Prior to the widespread use of ART in the setting of pregnancy, over half of infants born to HIV-infected mothers were protected against HIV acquisition. It has been established that infant transmitted/founder (T/F) viruses are often resistant to maternal plasma, yet it is unknown if the neutralization resistance profile of circulating viruses predicts the maternal risk of transmission to her infant.

In this study, researchers amplified HIV-1 envelope genes (env) by single genome amplification and produced representative Env variants from plasma of 19 non-transmitting mothers from the U.S. Women Infant Transmission Study (WITS), enrolled in the pre-ART era.

Maternal HIV Env variants from non-transmitting mothers had similar sensitivity to autologous plasma as observed for non-transmitting variants from transmitting mothers. In contrast, infant variants were on average 30% less sensitive to paired plasma neutralization compared to non-transmitted maternal variants from both transmitting and non-transmitting mothers.

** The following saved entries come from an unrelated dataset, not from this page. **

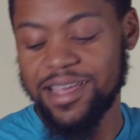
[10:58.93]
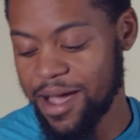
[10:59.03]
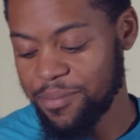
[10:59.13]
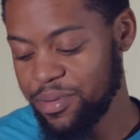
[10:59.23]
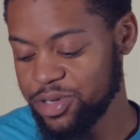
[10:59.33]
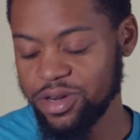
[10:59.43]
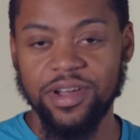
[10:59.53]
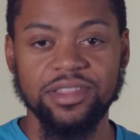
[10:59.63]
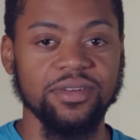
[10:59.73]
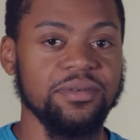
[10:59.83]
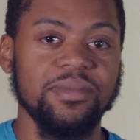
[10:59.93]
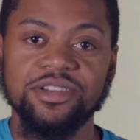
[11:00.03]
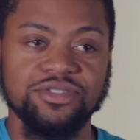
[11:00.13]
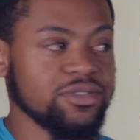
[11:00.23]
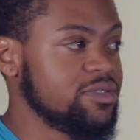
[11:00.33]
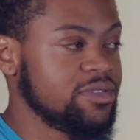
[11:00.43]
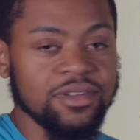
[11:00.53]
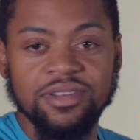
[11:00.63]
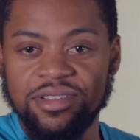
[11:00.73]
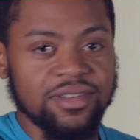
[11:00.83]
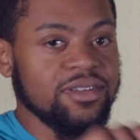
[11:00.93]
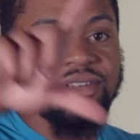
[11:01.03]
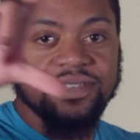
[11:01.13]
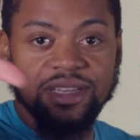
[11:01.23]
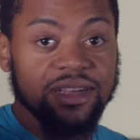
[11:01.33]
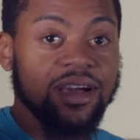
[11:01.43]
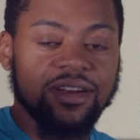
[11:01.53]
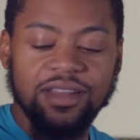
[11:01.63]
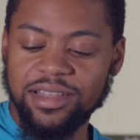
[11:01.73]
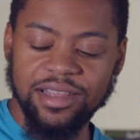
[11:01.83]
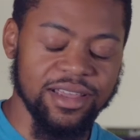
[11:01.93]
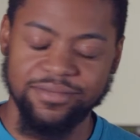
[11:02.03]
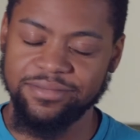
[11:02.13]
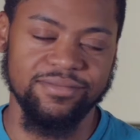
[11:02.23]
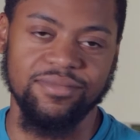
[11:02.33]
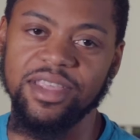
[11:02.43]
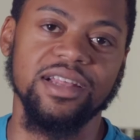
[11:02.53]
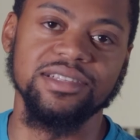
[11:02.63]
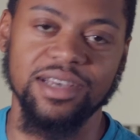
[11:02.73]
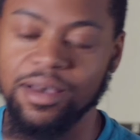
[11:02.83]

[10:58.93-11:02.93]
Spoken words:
I'm pretty sure if I throw the mantra to the gutter like that, it doesn't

Importantly, a signature sequence analysis revealed that motifs enriched in env sequences from transmitting mothers were associated with broadly neutralizing antibody (bnAb) resistance.

Altogether, the findings suggest that circulating maternal virus resistance to bnAb-mediated neutralization, but not autologous plasma neutralization, near the time of delivery, predicts increased MTCT risk. These results caution that enhancement of maternal plasma neutralization through passive or active vaccination during pregnancy may potentially drive the evolution of variants fit for vertical transmission.